2、es-head插件：查看数据方便、操作相对容易、需要node环境

3、kibana：(ELK中的k)查看数据以及报表格式丰富、操作很简单、需要java环境和安装配置kibana

3.3、安装ES-head

ES-head 插件在5.0以前是官方的插件，5.0以后安装方式改变，需要nodejs环境支持，或者直接使用别人封装好的docker镜像

这个时候填写对应的信息后，连接就能显示

4、使用ES API---curl命令

4.1、创建Index索引（ mysql 库）

在http中会使用get、 put、 post、等。所以xput 提交的意思。vipinfo 数据库的名字叫vipinfo。所以总体的意思是：当于mysql创建一个数据库，数据库的名字叫vipinfo

[root@75-125 installpag]# curl -XPUT 192.168.75.125:9200/vipinfo
{"acknowledged":true,"shards_acknowledged":true,"index":"vipinfo"}[root@75-125 installpag]# 

注意：执行后返回的是json的形式，可以在json中显示

创建数据库test，不以json显示，?pretty以友好的人类可读性是显示

[root@75-125 installpag]# curl -XPUT 192.168.75.125:9200/test?pretty
{
  "acknowledged" : true,
  "shards_acknowledged" : true,
  "index" : "test"
}

查看es-head:

ES默认配置是：5分片1副本。
1、其中node-1后面的是数据分片。什么是数据分片：一个数据分成了（0~4）5个，打散分别存放在不同地方
2、Unassigned后面的是副本分片。什么是副本分片：ES诞生就是为了集群做备份。而备份不能在自己身上，目前没有其他机器。所以不满足默认配置5分片1副本。所以yellow：默认配置不满足，但是数据还在，只不过数据没有备份

存放数据：/data/elasticsearch/nodes/0/indices/中有4XhyGNeqQMOYiaR2TTrfew 中有0 1 2 3 4 _state

4.2、curl命令行形式添加数据

目前没有任何数据

user：新建一个表，使用这个表
1？：相当于mysql中索引。插入第一行数据1？，在插入第二行2？。

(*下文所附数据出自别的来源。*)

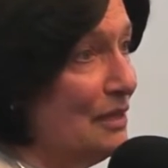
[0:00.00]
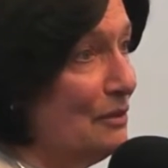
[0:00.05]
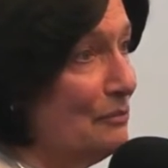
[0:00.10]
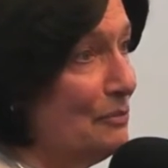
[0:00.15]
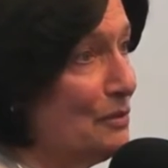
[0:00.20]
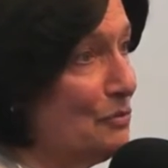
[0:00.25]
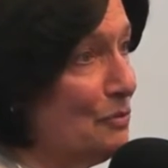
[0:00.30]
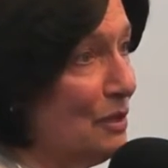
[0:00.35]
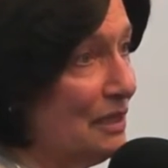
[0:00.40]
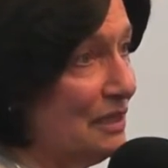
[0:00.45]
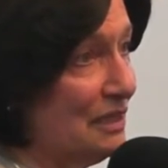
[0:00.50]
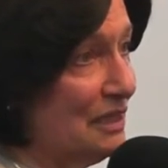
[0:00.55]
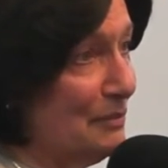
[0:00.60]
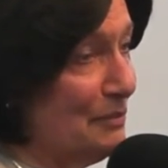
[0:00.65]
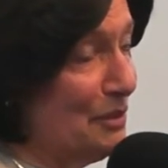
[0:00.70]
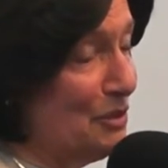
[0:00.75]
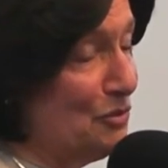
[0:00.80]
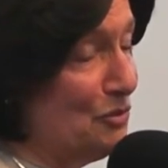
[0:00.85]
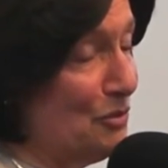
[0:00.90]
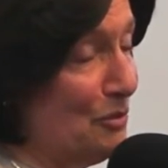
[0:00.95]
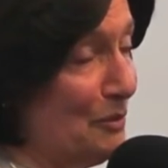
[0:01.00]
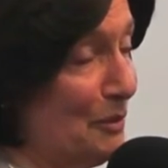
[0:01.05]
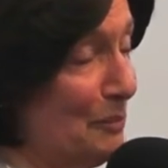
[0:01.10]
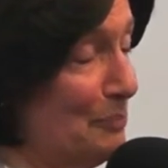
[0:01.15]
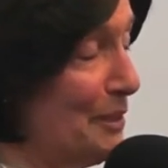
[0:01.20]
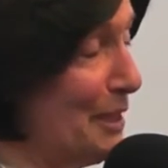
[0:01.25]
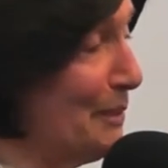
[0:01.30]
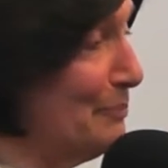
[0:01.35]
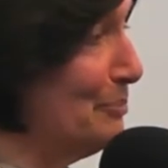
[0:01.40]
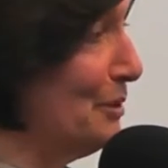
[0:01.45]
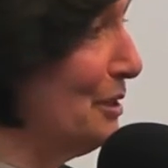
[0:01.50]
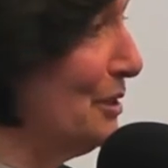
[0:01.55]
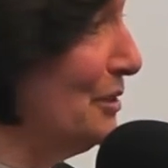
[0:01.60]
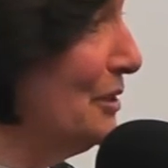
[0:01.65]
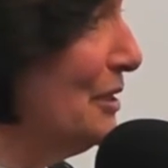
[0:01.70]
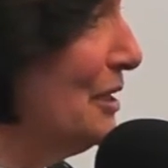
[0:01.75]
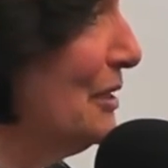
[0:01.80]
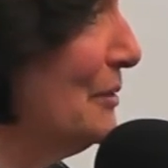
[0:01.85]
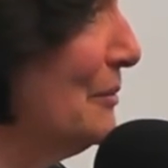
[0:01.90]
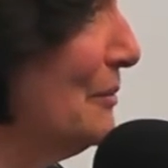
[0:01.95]
We wanted to be normal people,
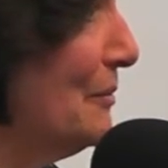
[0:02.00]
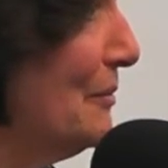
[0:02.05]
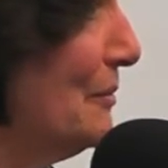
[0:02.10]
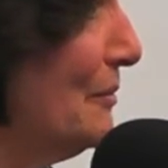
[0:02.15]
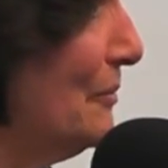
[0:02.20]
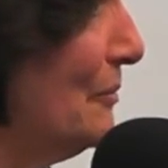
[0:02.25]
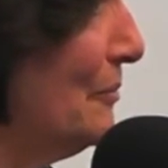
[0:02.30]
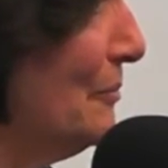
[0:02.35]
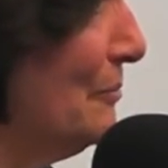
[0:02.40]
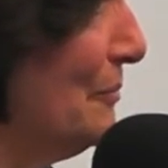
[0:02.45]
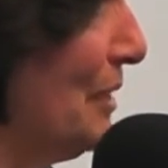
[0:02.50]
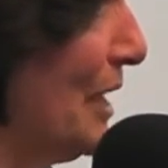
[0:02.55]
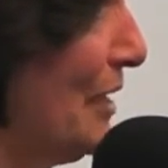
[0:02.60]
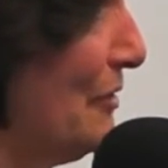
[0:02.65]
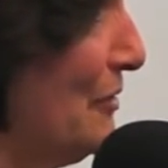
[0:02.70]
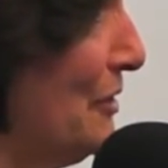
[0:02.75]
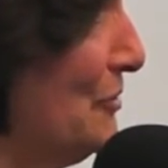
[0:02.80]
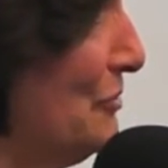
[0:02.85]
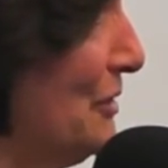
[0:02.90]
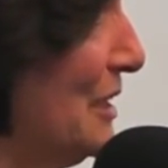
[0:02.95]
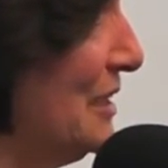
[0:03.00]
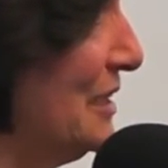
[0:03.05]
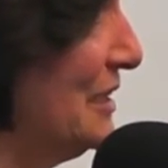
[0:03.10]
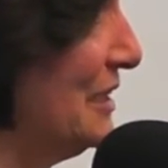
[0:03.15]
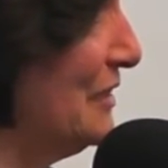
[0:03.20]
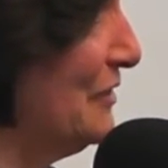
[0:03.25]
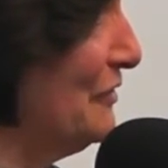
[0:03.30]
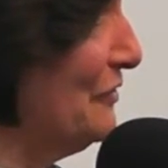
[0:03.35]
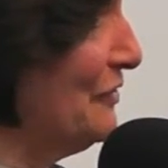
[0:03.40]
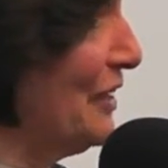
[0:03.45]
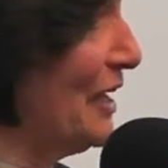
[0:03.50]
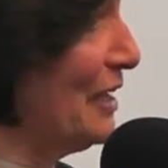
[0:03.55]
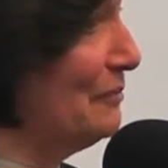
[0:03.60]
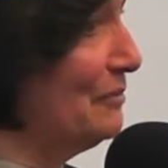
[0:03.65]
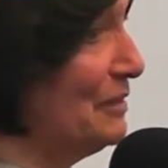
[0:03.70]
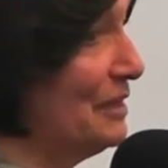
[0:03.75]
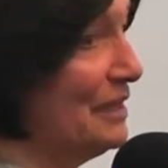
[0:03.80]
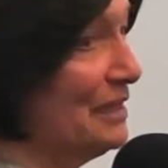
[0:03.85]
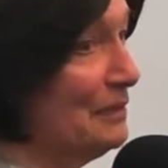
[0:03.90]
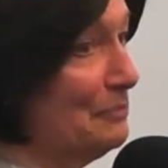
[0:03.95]
married, raising a
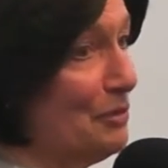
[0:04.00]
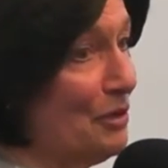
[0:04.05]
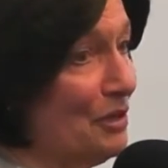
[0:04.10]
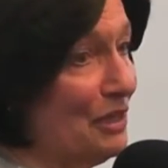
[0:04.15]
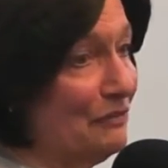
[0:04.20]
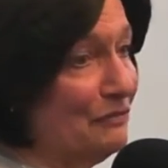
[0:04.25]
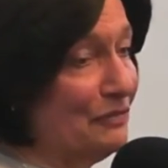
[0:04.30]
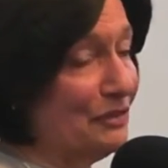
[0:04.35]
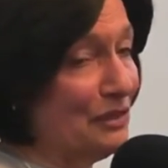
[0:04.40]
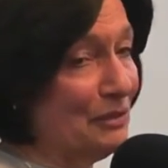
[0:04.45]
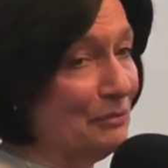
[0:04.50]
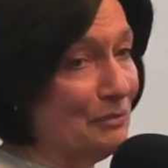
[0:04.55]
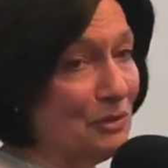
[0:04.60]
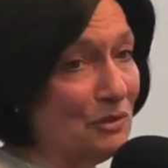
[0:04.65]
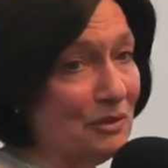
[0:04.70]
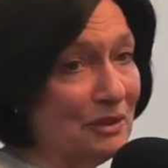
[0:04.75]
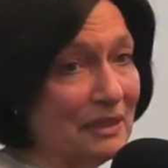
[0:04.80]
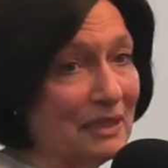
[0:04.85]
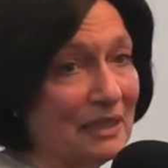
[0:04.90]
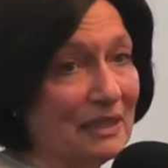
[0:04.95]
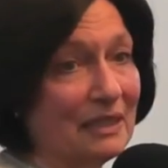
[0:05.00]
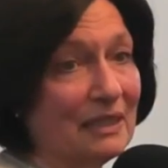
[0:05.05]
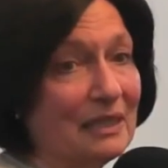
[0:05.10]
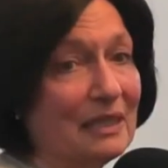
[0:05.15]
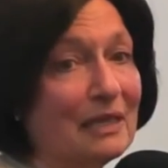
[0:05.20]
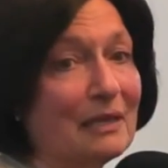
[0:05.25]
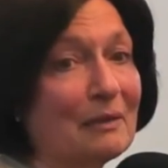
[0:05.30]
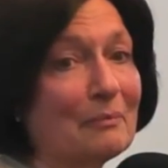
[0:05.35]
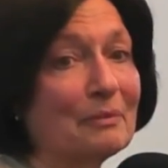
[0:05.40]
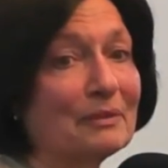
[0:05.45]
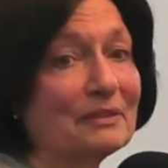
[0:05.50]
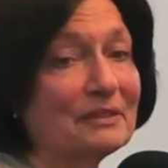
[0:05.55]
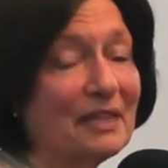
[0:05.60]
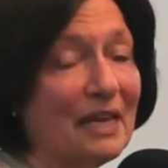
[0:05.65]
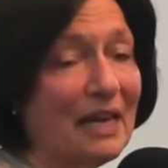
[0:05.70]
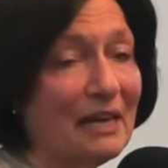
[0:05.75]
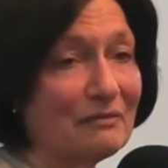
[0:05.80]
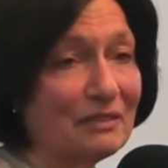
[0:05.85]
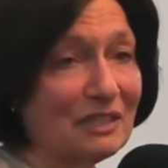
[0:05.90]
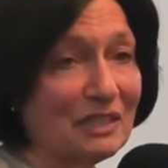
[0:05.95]
family, part of a community, but to
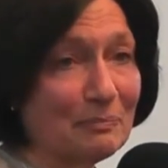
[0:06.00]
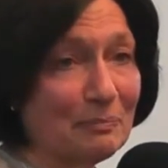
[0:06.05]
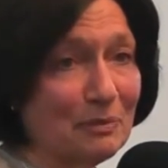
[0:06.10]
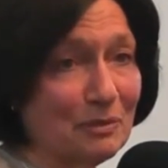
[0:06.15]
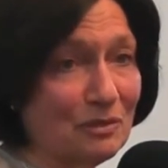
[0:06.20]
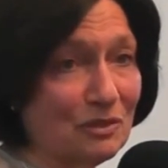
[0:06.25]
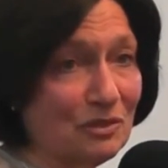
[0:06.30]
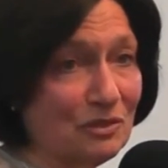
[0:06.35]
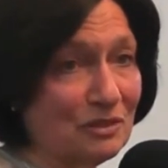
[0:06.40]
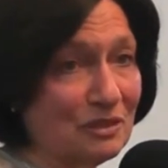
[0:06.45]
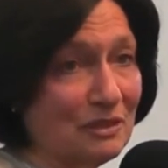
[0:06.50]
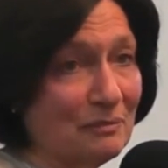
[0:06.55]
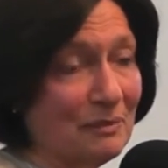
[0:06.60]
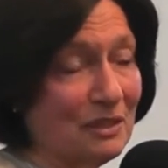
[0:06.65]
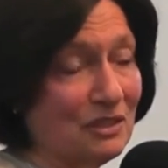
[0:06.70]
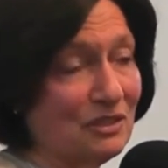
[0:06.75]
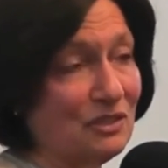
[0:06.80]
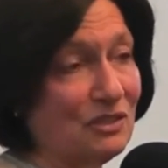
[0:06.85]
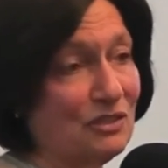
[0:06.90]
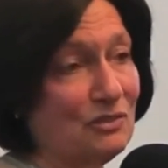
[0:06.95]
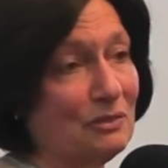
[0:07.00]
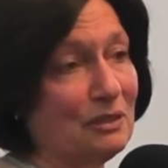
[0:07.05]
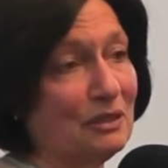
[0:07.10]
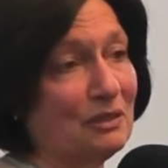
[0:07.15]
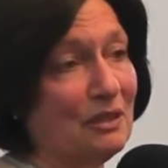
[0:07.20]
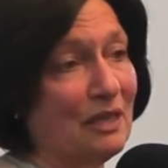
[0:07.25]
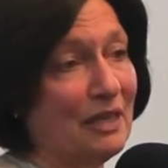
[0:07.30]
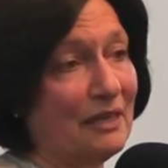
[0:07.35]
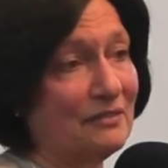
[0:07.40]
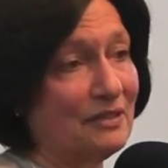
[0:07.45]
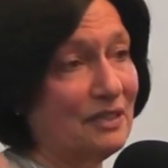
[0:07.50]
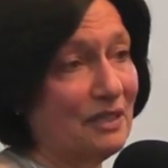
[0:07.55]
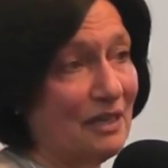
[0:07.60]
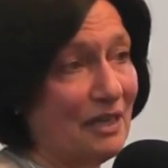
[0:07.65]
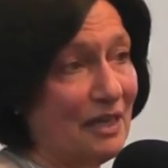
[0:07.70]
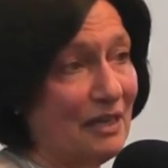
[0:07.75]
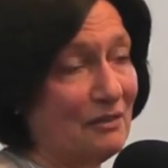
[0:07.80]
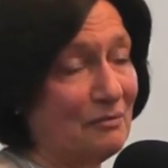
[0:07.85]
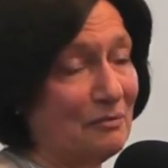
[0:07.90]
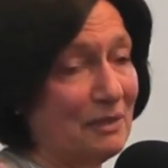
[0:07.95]
have a spiritual dimension to our lives, a
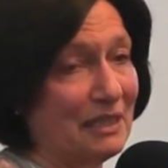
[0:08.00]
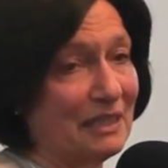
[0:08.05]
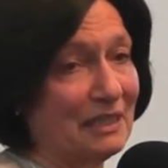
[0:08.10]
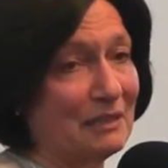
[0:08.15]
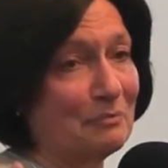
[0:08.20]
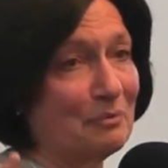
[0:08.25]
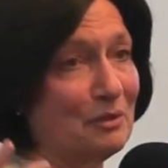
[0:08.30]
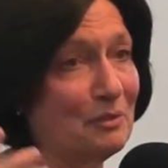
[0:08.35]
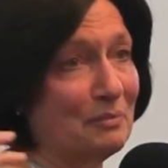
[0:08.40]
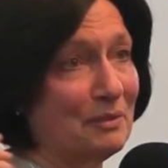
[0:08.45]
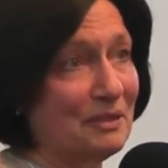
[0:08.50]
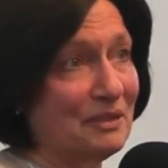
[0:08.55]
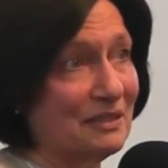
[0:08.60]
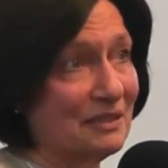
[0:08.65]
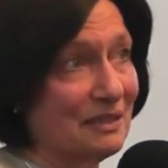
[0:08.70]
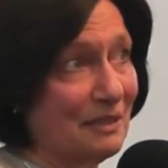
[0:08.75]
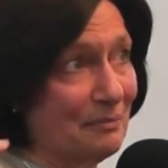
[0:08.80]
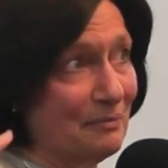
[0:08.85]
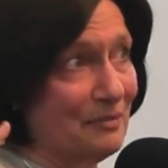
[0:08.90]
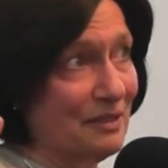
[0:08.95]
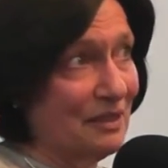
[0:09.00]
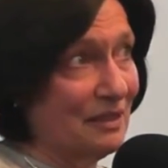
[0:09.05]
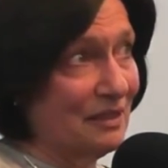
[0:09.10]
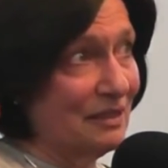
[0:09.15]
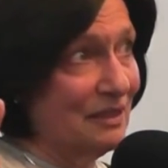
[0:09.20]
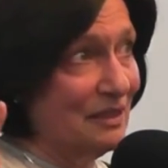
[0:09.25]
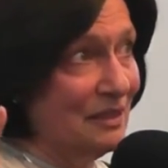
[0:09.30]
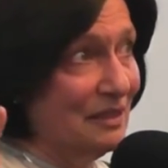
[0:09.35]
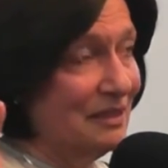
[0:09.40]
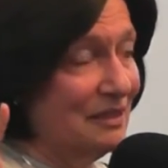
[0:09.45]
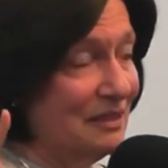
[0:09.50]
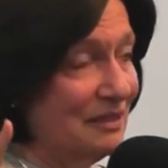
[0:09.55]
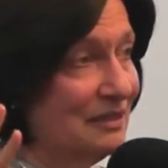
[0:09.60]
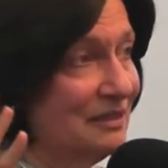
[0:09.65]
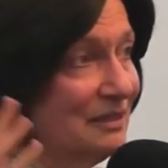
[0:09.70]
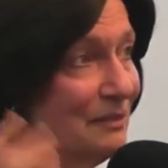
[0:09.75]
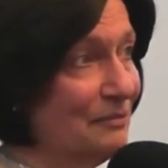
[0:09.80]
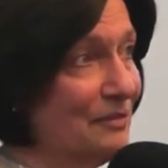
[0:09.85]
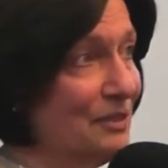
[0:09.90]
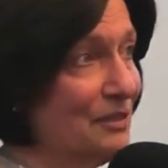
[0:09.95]
higher meaning and purpose, something,
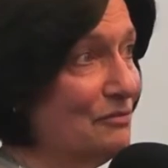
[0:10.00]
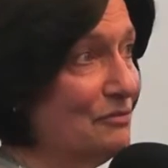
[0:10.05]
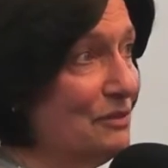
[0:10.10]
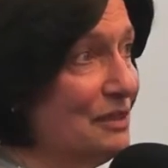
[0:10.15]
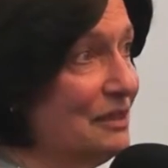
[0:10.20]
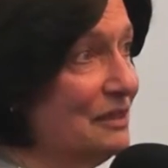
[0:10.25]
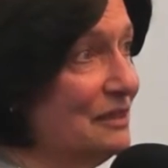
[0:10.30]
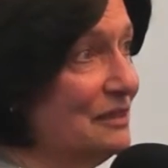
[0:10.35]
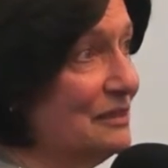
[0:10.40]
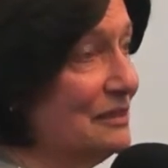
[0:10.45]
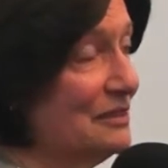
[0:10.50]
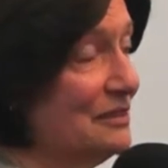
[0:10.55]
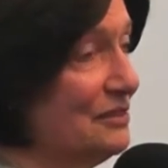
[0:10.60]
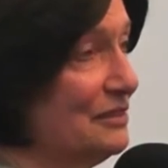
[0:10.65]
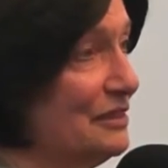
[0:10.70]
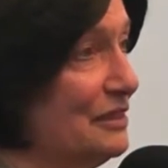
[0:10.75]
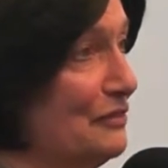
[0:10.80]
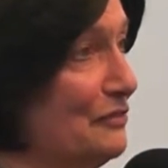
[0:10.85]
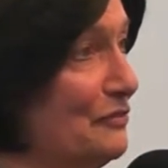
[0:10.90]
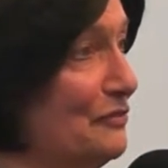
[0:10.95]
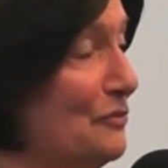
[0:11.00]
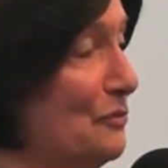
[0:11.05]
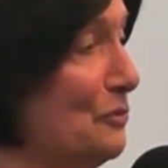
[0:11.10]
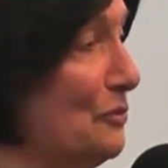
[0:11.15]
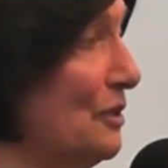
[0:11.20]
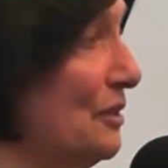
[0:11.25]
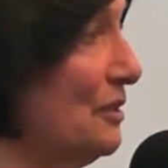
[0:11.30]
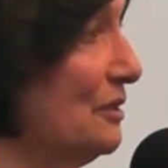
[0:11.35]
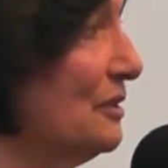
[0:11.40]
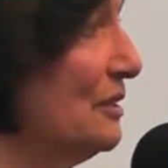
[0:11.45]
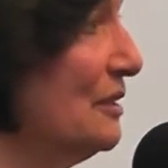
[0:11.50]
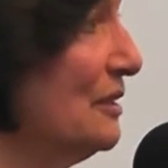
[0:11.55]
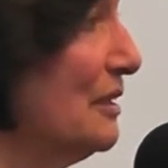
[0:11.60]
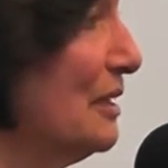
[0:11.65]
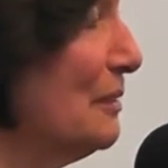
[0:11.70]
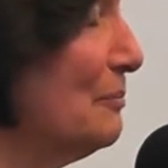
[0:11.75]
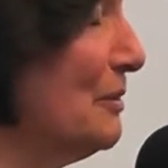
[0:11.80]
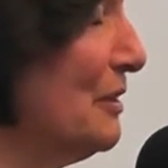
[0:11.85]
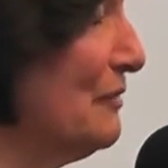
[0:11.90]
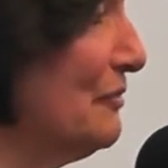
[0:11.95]
something real to live for
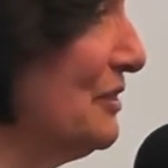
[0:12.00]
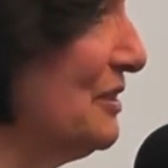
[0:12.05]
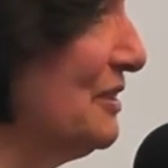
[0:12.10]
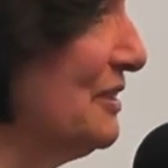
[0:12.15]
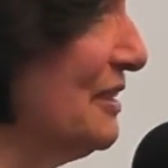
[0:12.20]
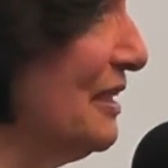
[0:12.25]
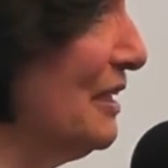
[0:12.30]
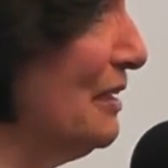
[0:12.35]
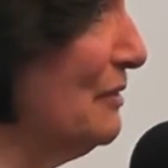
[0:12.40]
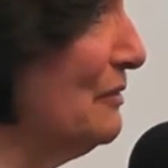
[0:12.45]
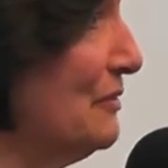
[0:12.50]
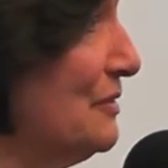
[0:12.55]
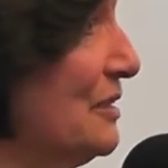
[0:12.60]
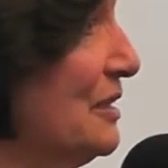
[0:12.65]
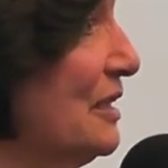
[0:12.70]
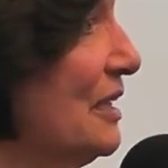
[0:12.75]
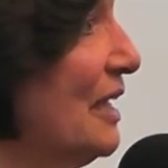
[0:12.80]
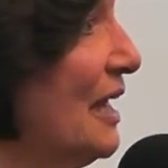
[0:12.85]
above ourselves.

数字不可以省
-d :后面接的是要插入的信息

[root@75-125 installpag]# curl -XPUT '192.168.75.125:9200/vipinfo/user/1?pretty' -H 'Content-Type: application/json' -d'
{    
      "first_name" : "John",
      "last_name": "Smith",
      "age" : 25,  
      "about" : "I love to go rock climbing", "interests": [ "sports", "music" ]
}
'

[root@75-125 installpag]# curl -XPUT 'localhost:9200/vipinfo/user/2?pretty' -H 'Content-Type: application/json' -d'
{    
      "first_name" : "tece",
      "last_name": "Fir",
      "age" : 35,
      "about" : "I love to go rock sports", "interests": [ "forestry" ]
}
'

注：即使没有数据库也可以插入数据，
[root@75-125 installpag]# curl -XPUT 'localhost:9200/linux/teacher/?pretty' -H 'Content-Type: application/json' -d'
{    
      "teacher" : "old456",
      "num" : 21,
      "age" : 35
}
'


结果
{
  "_index" : "vipinfo",
  "_type" : "user",
  "_id" : "1",
  "_version" : 1,
  "result" : "created",
  "_shards" : {
    "total" : 2,
    "successful" : 1,
    "failed" : 0
  },
  "_seq_no" : 0,
  "_primary_term" : 1
}

age 输入25,就会显示25

随机生成id：使用 curl -XPOST

[root@75-125 ~]# curl -XPOST 'localhost:9200/linux/teacher/?pretty' -H 'Content-Type: application/json' -d'
{    
      "teacher" : "oldzhang",
      "num" : 35,
      "age" : 35
}
'

{
  "_index" : "linux",
  "_type" : "teacher",
  "_id" : "Q8ffvncBwkahPw2N-6tM",
  "_version" : 1,
  "result" : "created",
  "_shards" : {
    "total" : 2,
    "successful" : 1,
    "failed" : 0
  },
  "_seq_no" : 0,
  "_primary_term" : 1
}
[root@75-125 ~]#

随机的id、不随机id：

如果不使用随机ID：需要记录每次的id号，而且插入的时候每次都的判断到底有没有这个id，性能损耗
如果使用随机ID：不需要记录每次的id号，但是需要查询数据改怎么查，除了id不同，其他的数据（比如年龄1w个19怎么查看）
解决方案：增加一个sid，这样解决随机id，每次插入的时候sid都改变，就算是相同了，只有几个相同的。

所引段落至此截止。